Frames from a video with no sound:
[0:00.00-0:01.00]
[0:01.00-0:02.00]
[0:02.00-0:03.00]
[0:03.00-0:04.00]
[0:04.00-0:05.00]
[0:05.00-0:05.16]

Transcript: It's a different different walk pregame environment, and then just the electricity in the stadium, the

....................

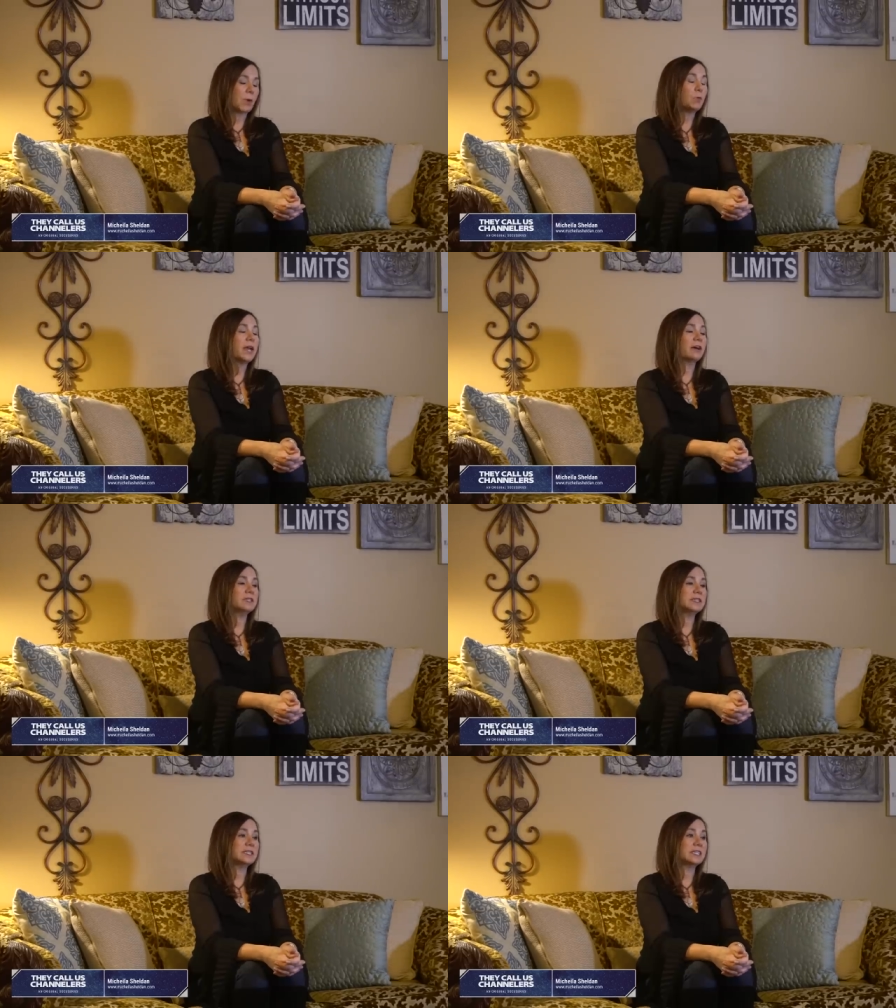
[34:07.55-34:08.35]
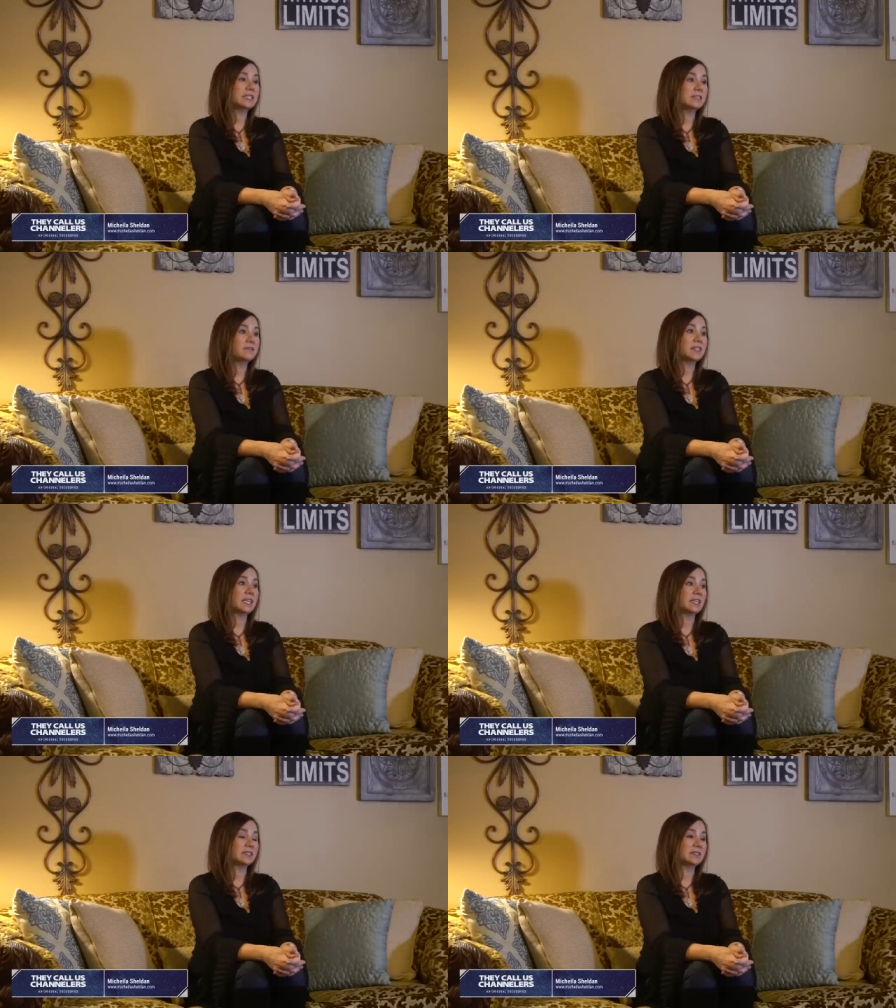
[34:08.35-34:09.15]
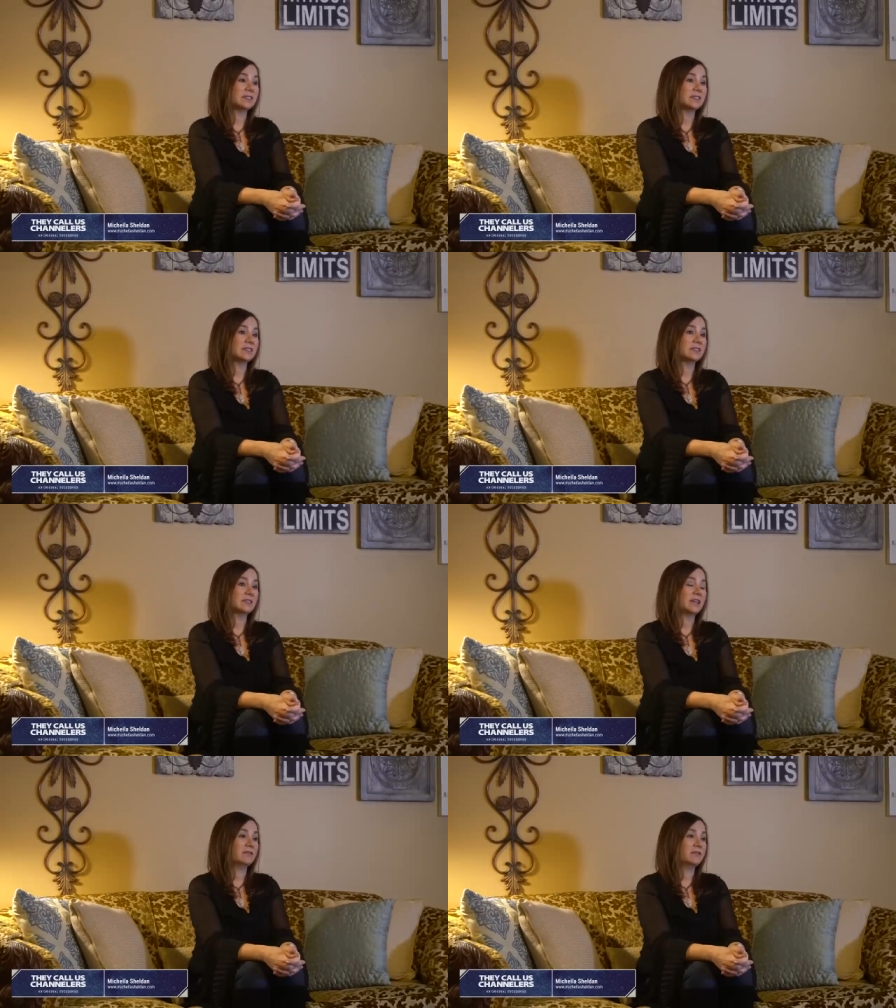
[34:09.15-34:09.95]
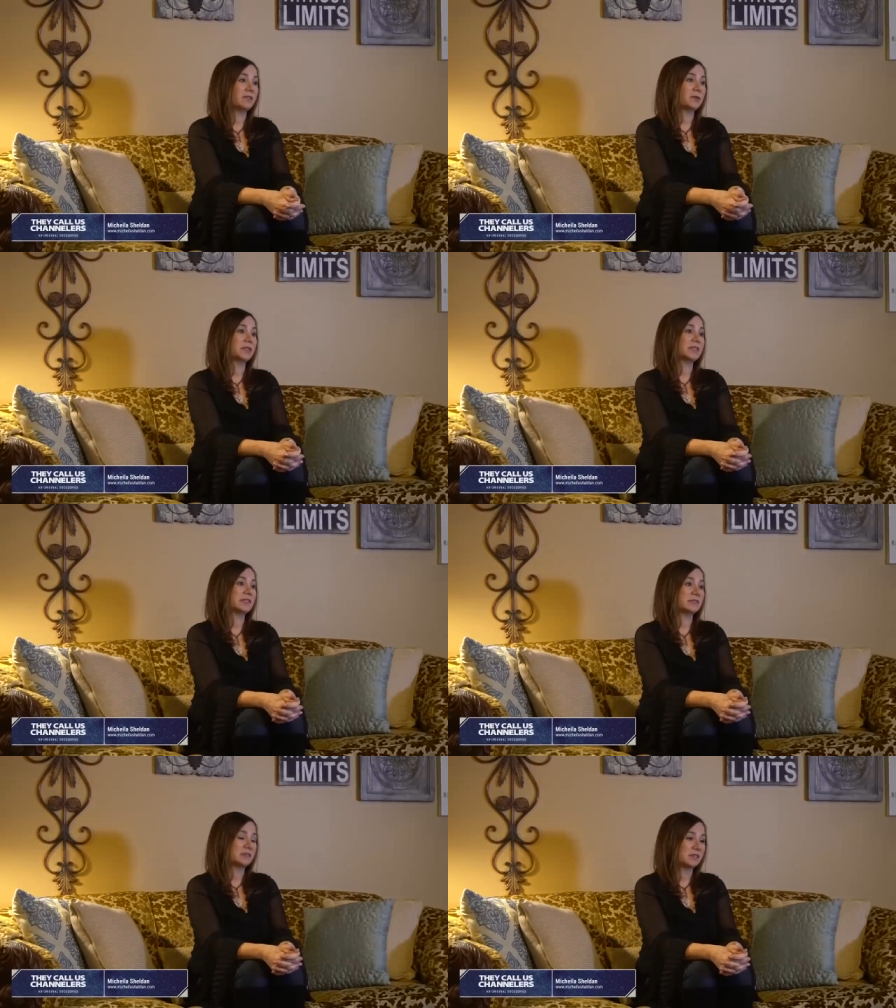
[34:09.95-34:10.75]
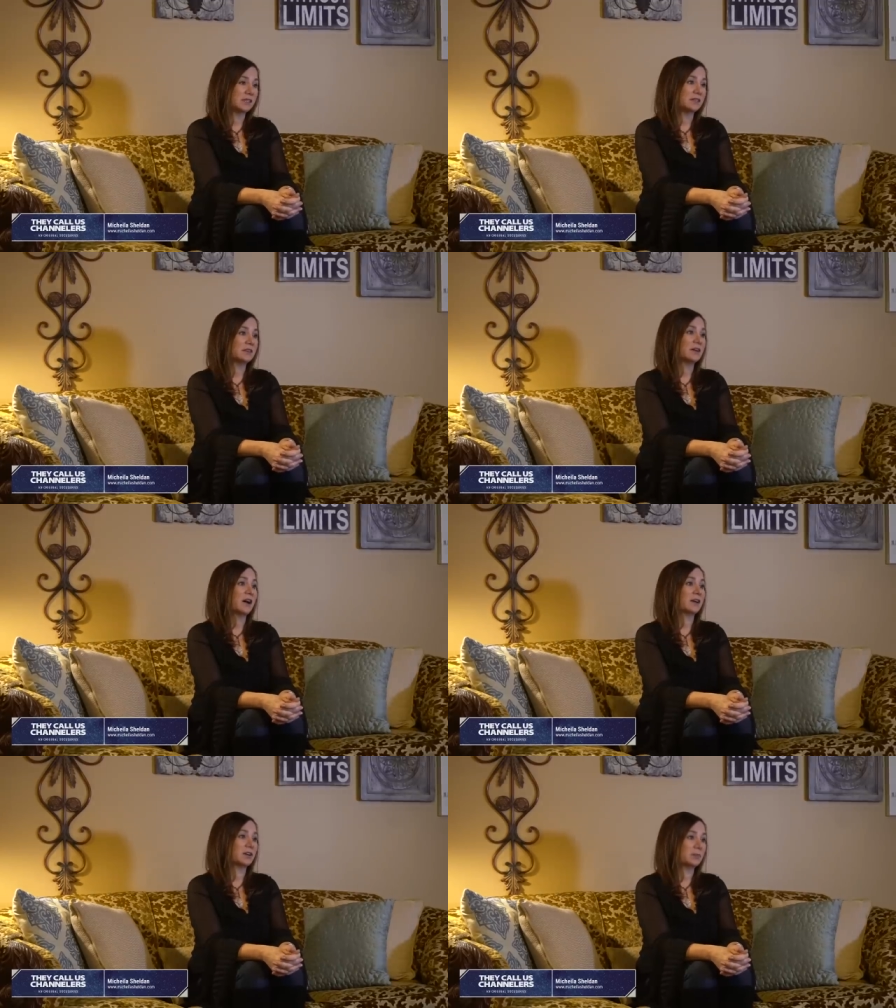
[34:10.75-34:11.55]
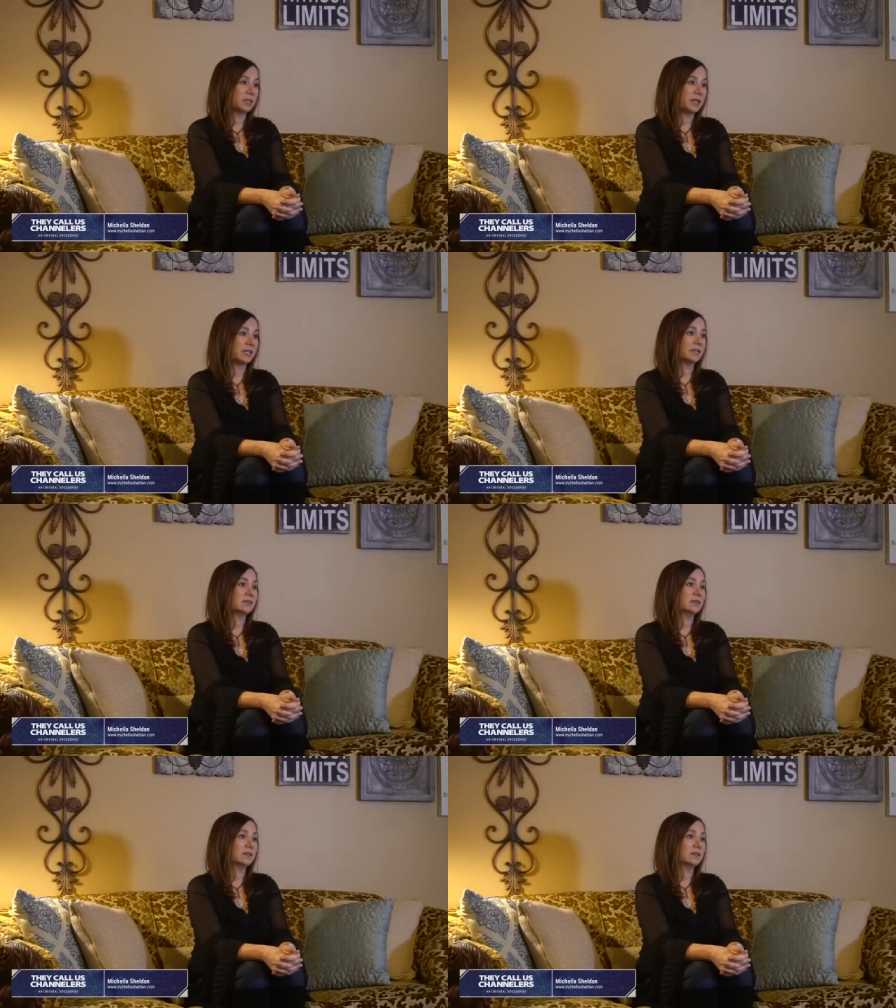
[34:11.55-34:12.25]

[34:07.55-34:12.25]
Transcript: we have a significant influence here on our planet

....................

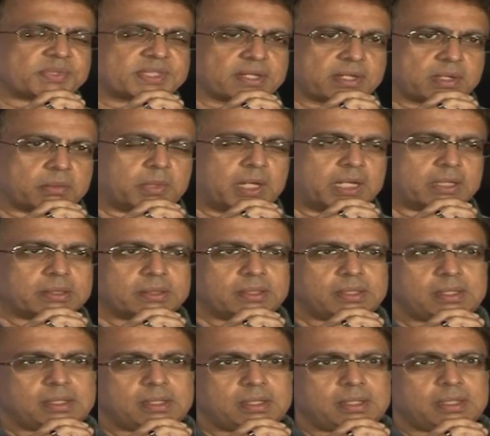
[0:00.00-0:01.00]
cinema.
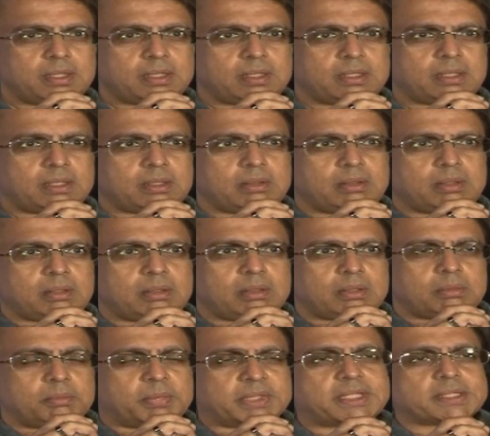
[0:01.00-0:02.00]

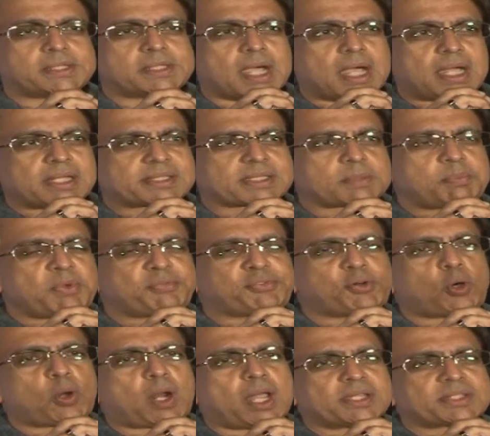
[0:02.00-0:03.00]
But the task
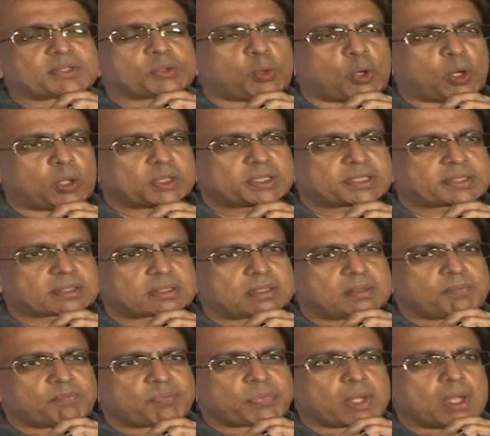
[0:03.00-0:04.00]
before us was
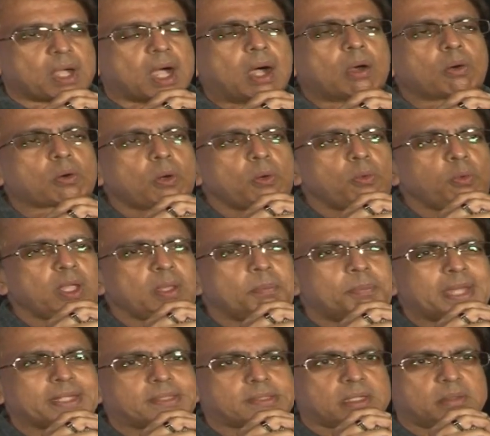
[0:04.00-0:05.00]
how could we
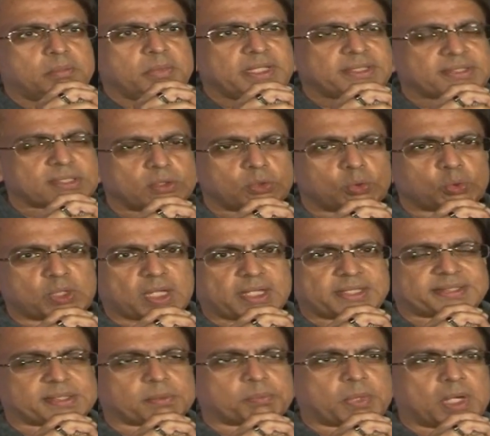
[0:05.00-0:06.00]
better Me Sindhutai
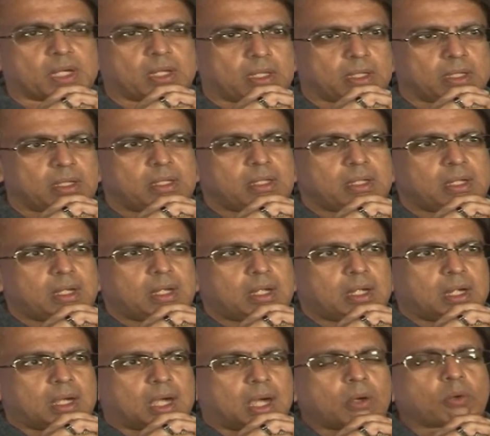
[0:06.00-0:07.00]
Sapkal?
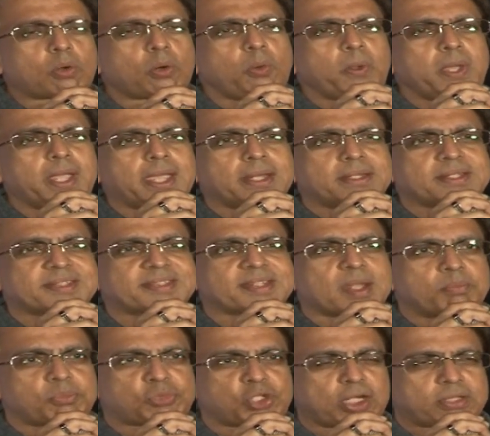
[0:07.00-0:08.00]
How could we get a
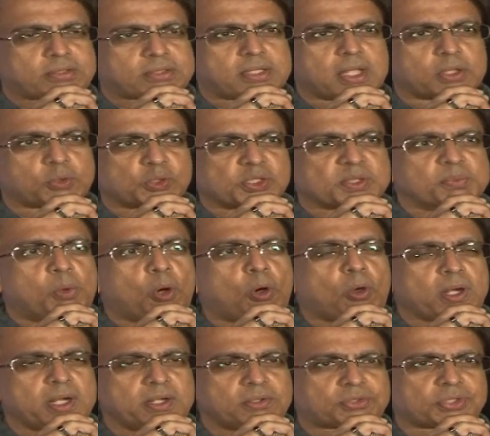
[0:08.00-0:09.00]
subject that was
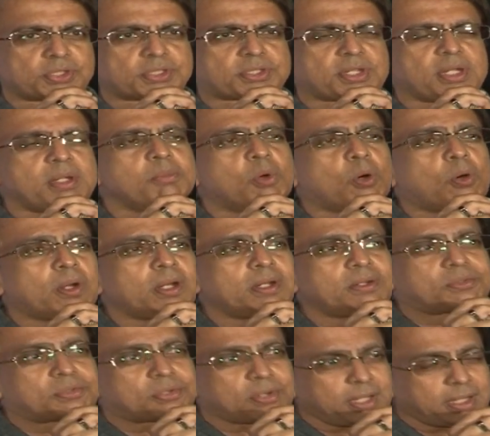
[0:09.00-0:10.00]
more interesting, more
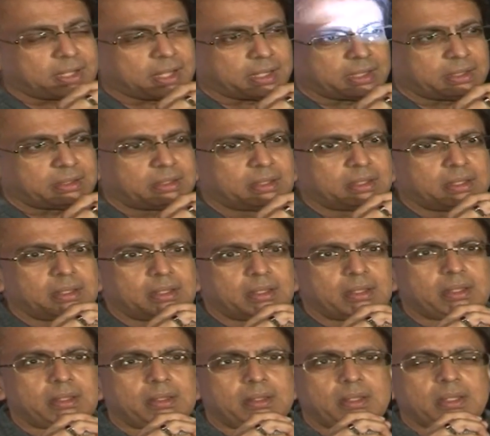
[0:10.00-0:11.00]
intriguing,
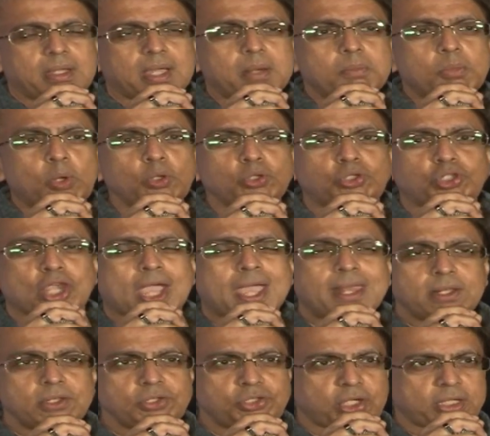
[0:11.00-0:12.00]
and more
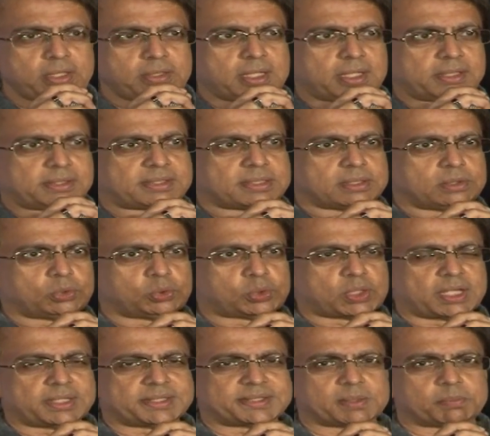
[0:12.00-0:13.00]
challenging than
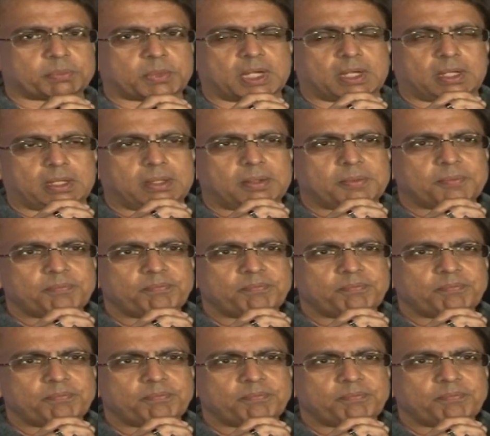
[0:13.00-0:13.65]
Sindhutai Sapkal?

....................

Both end lines included, restate word for word the lines above from the line with "Frames from a" to the line with "Transcript: It's a", and nothing else.

Frames from a video with no sound:
[0:00.00-0:01.00]
[0:01.00-0:02.00]
[0:02.00-0:03.00]
[0:03.00-0:04.00]
[0:04.00-0:05.00]
[0:05.00-0:05.16]

Transcript: It's a different different walk pregame environment, and then just the electricity in the stadium, the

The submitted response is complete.